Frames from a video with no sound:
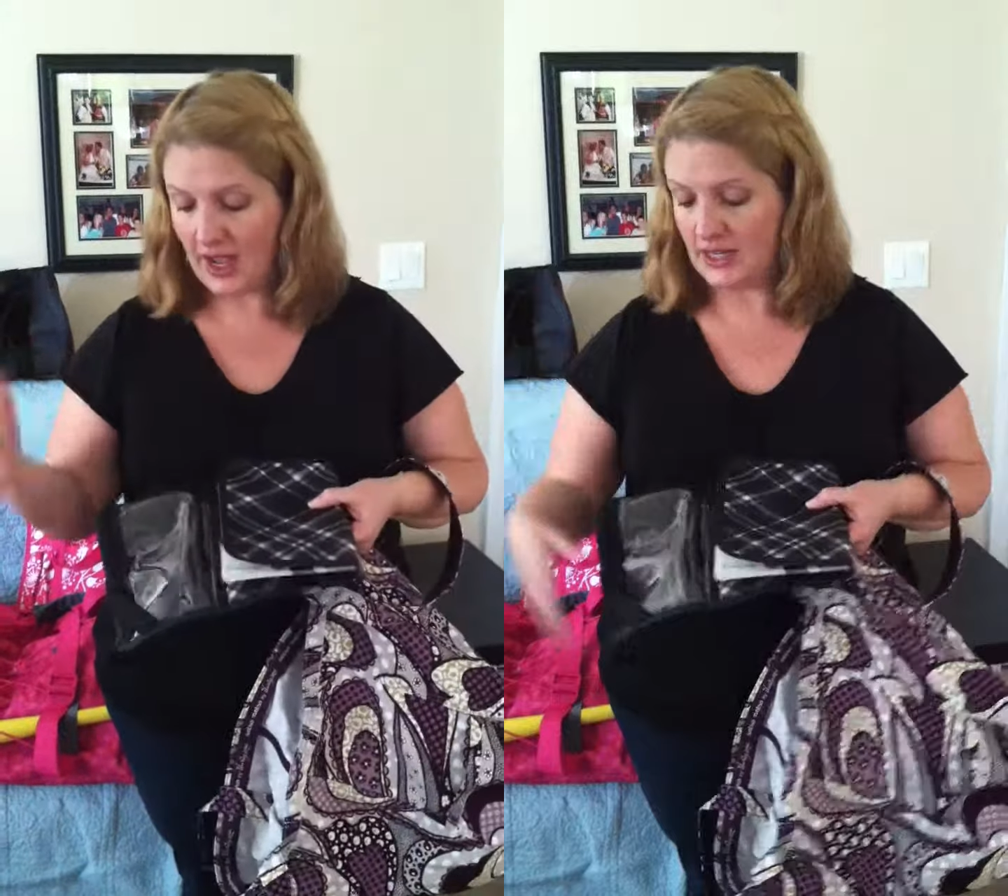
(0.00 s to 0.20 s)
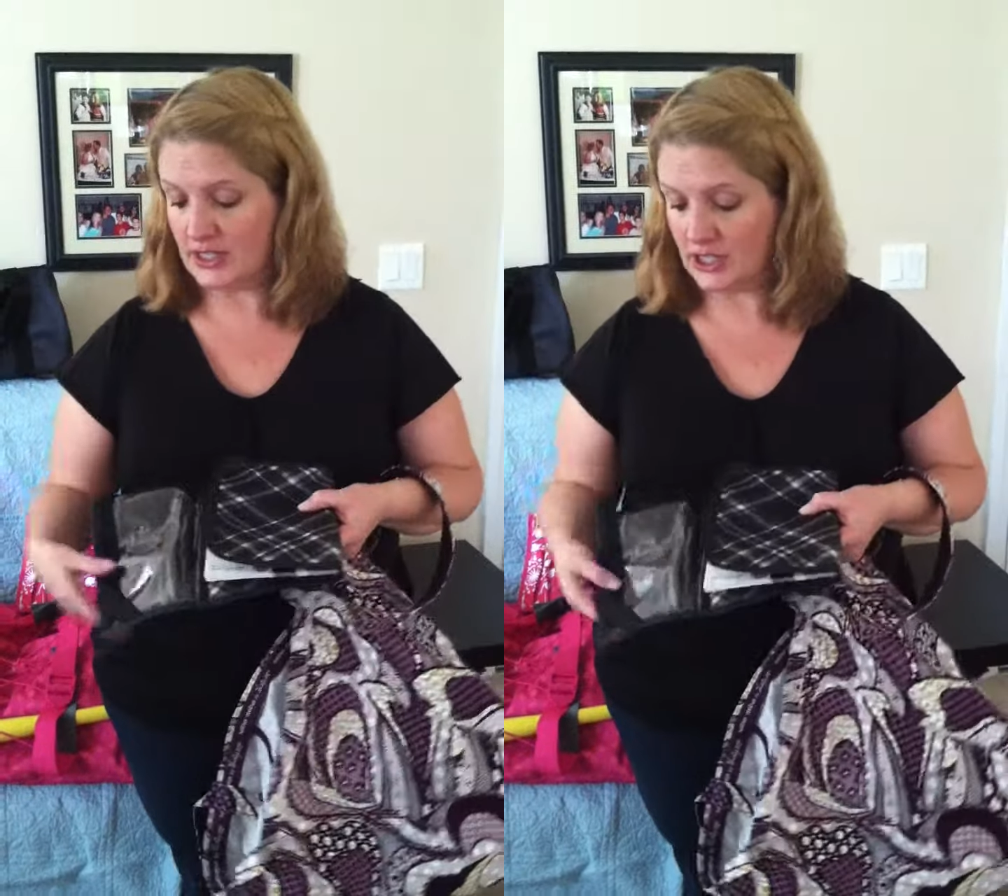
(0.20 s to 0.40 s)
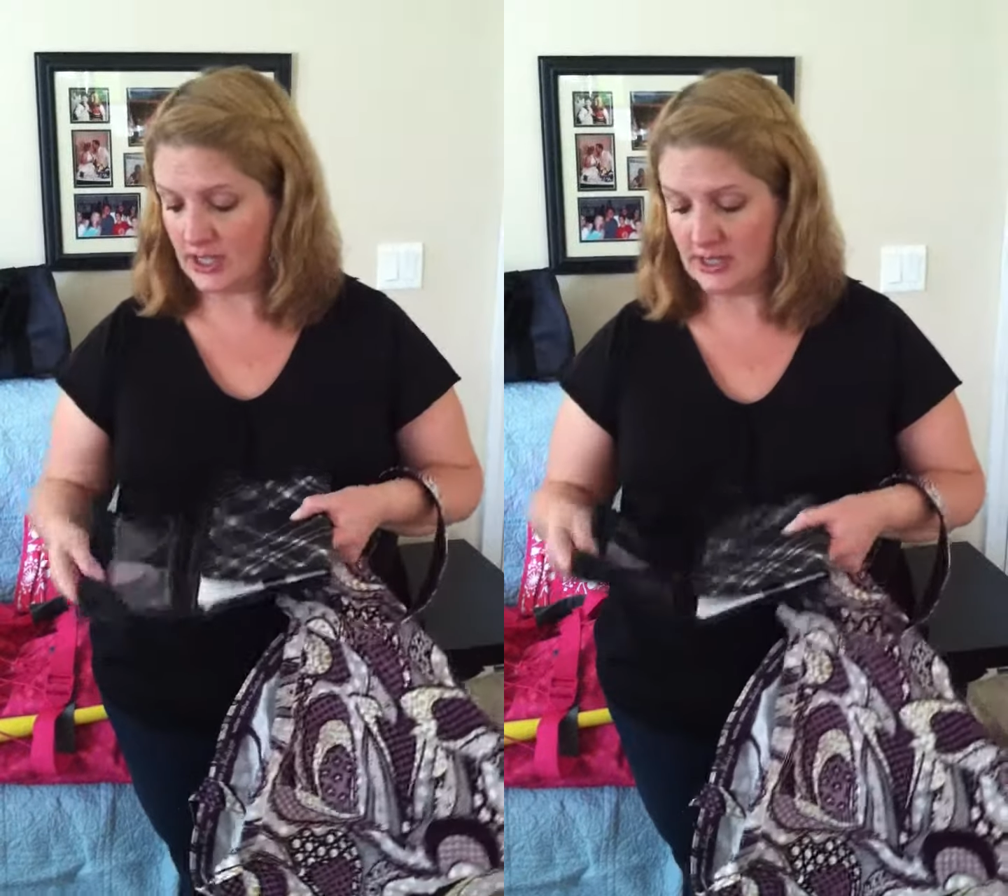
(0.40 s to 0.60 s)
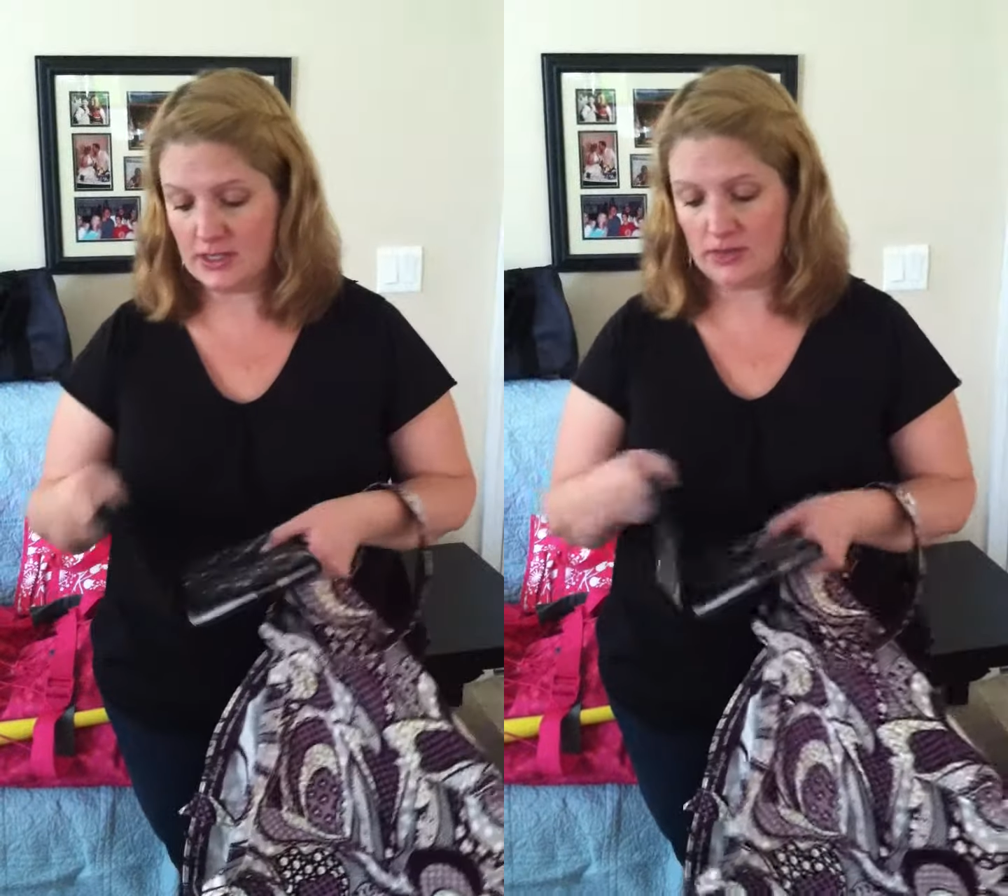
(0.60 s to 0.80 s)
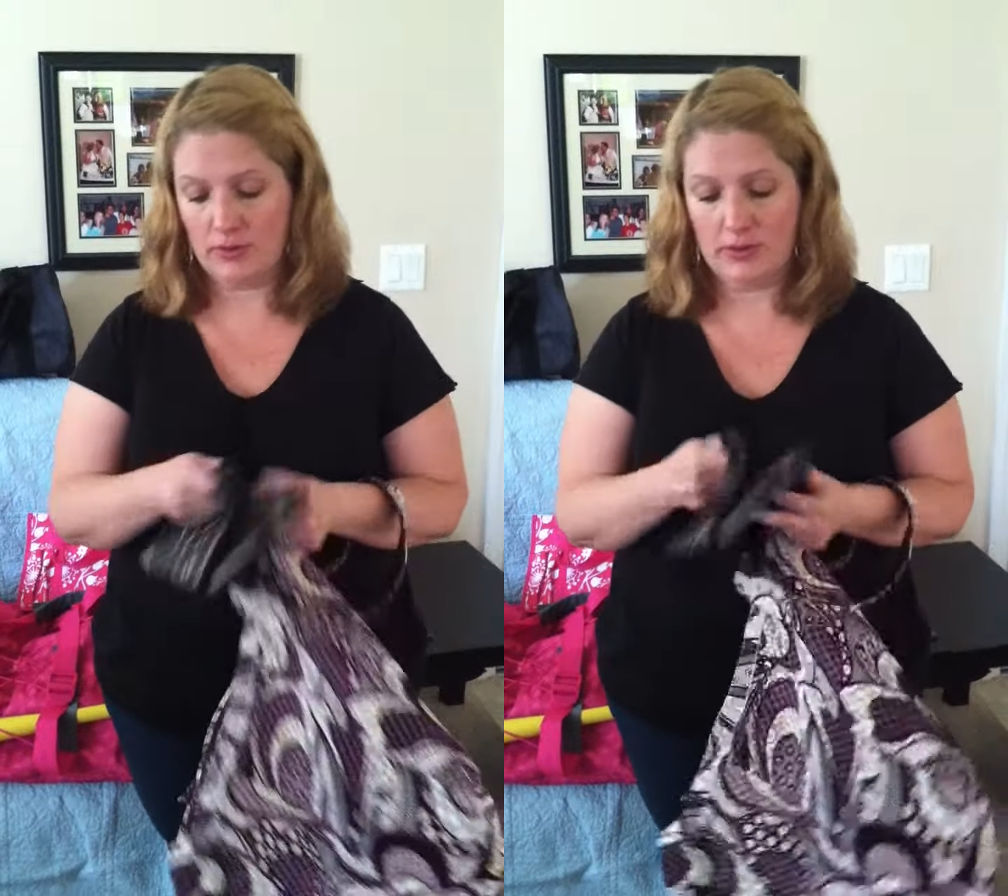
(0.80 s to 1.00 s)
I
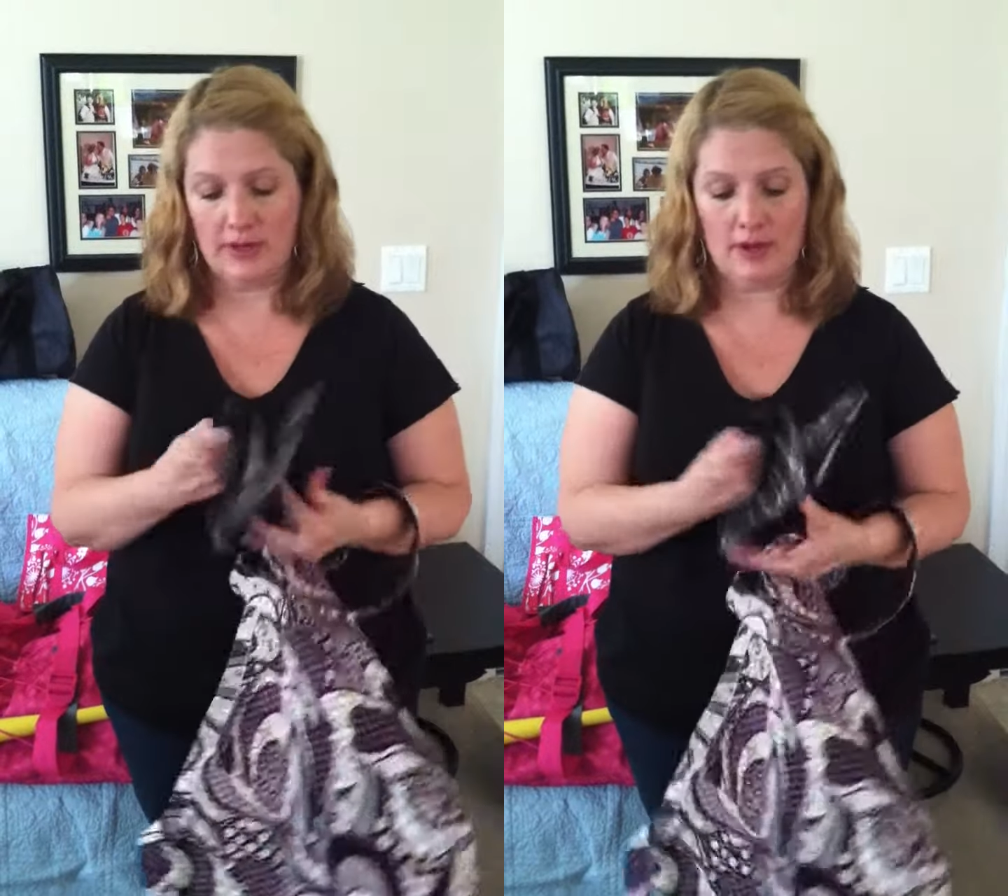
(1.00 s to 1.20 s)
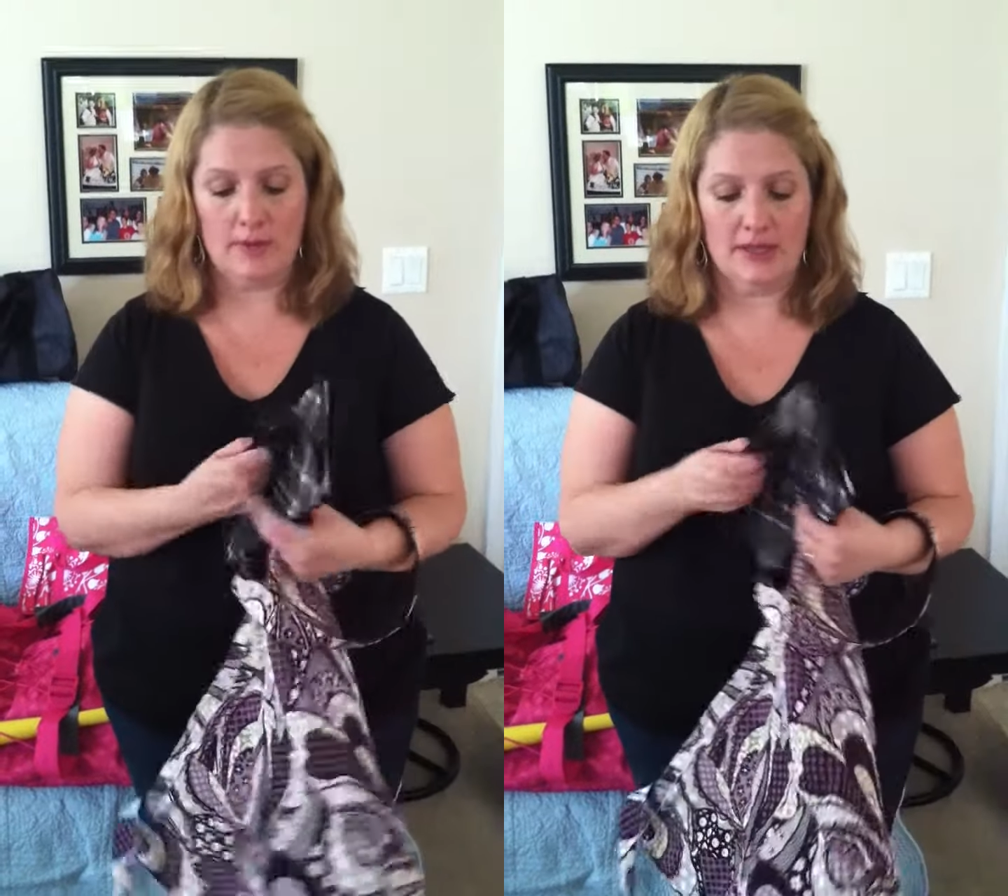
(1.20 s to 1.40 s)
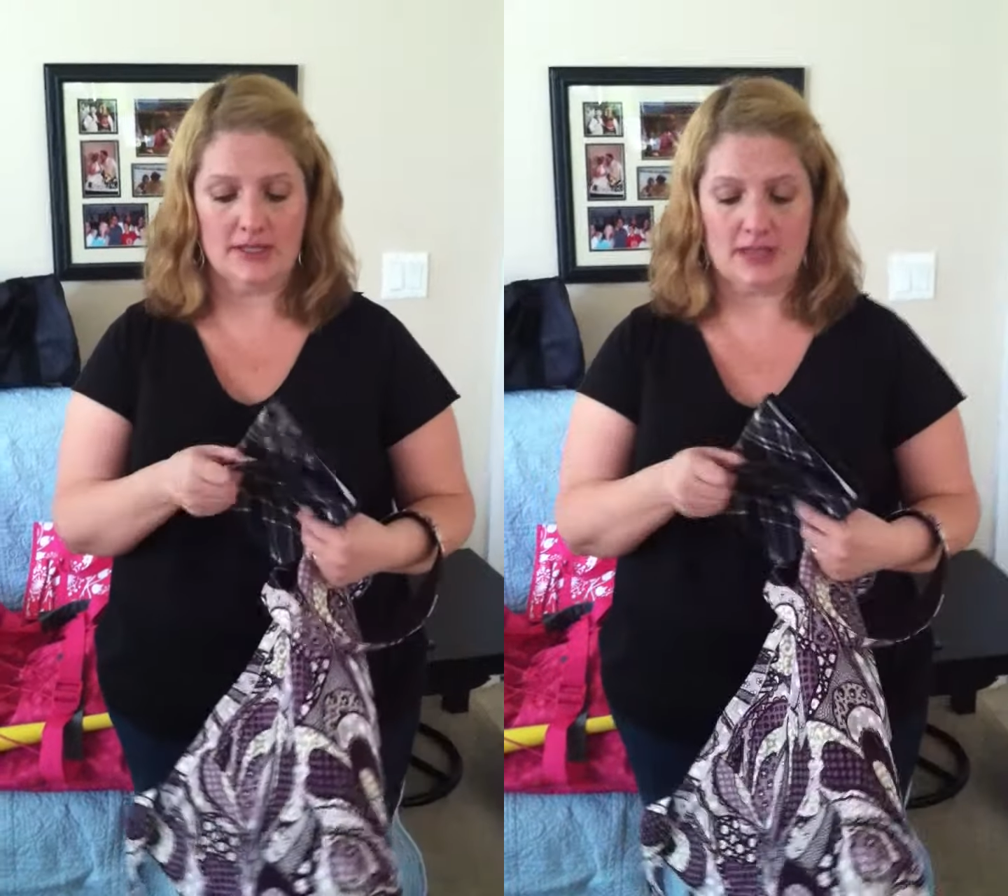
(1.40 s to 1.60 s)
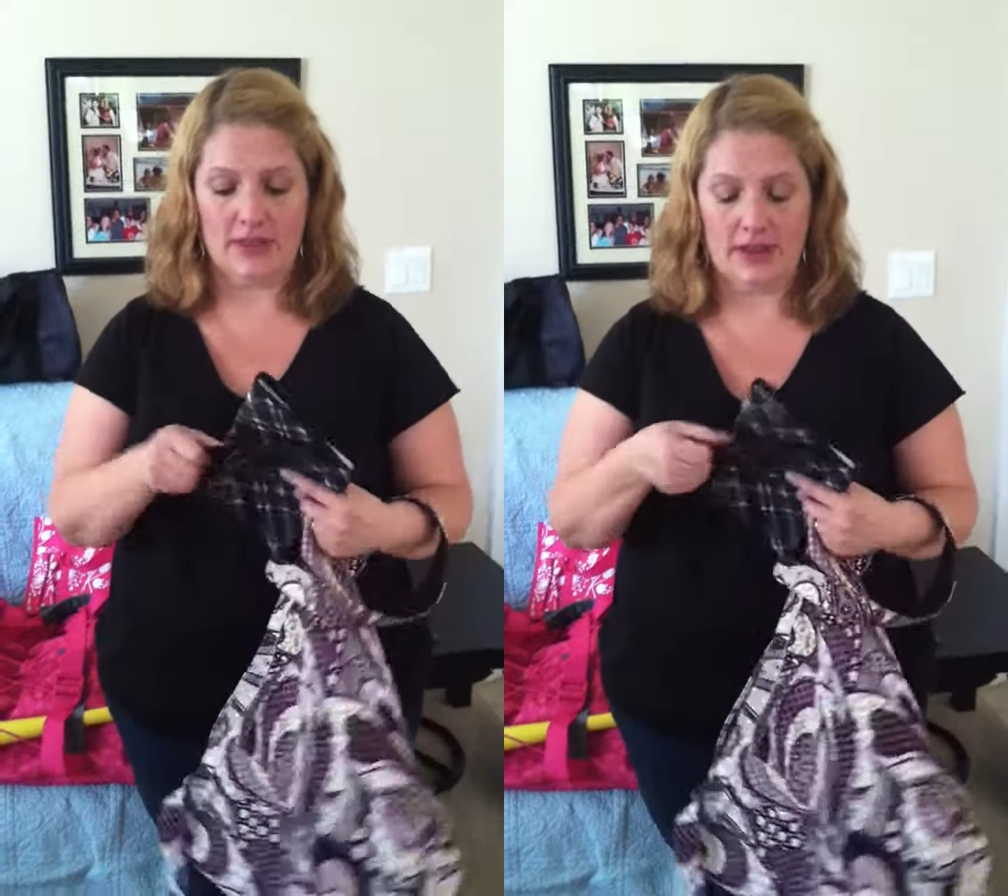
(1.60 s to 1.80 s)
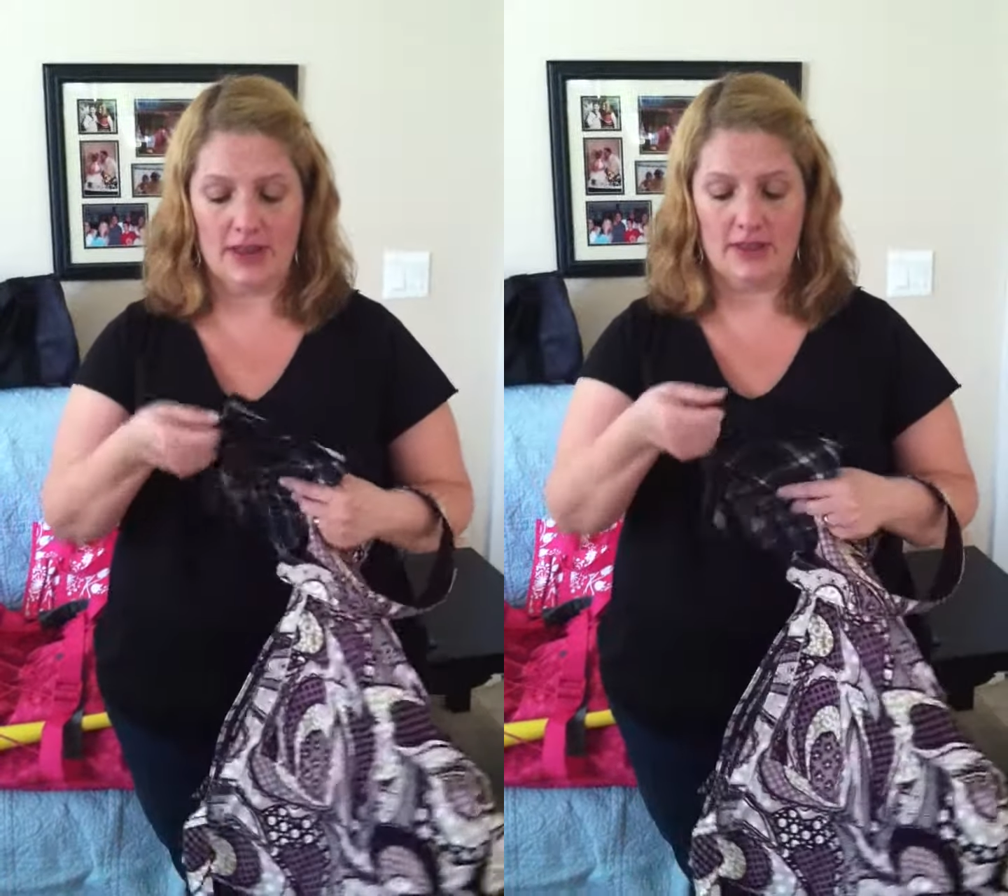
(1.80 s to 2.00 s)
just threw it in there because
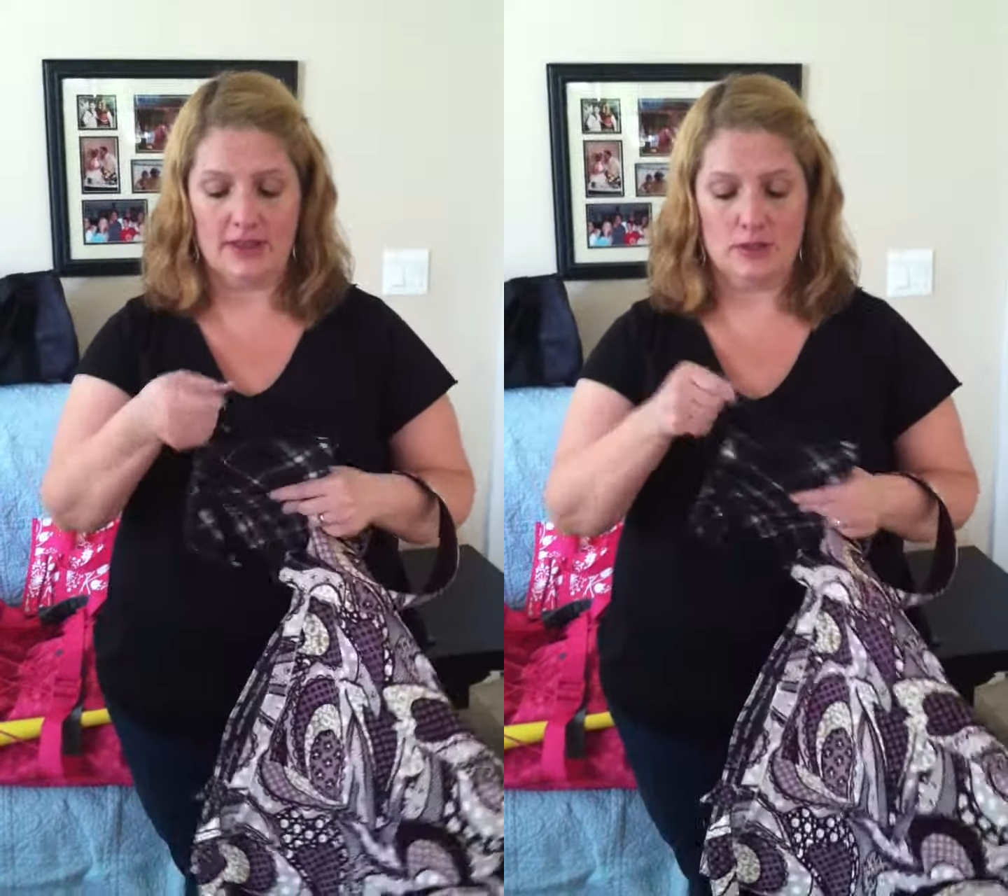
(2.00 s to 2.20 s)
I thought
* * *
▸ Directions for this task: All of the lines above should be printed exactly, minus the pictures.

▸ Reply to the task:
Frames from a video with no sound:
(0.00 s to 0.20 s)
(0.20 s to 0.40 s)
(0.40 s to 0.60 s)
(0.60 s to 0.80 s)
(0.80 s to 1.00 s)
I
(1.00 s to 1.20 s)
(1.20 s to 1.40 s)
(1.40 s to 1.60 s)
(1.60 s to 1.80 s)
(1.80 s to 2.00 s)
just threw it in there because
(2.00 s to 2.20 s)
I thought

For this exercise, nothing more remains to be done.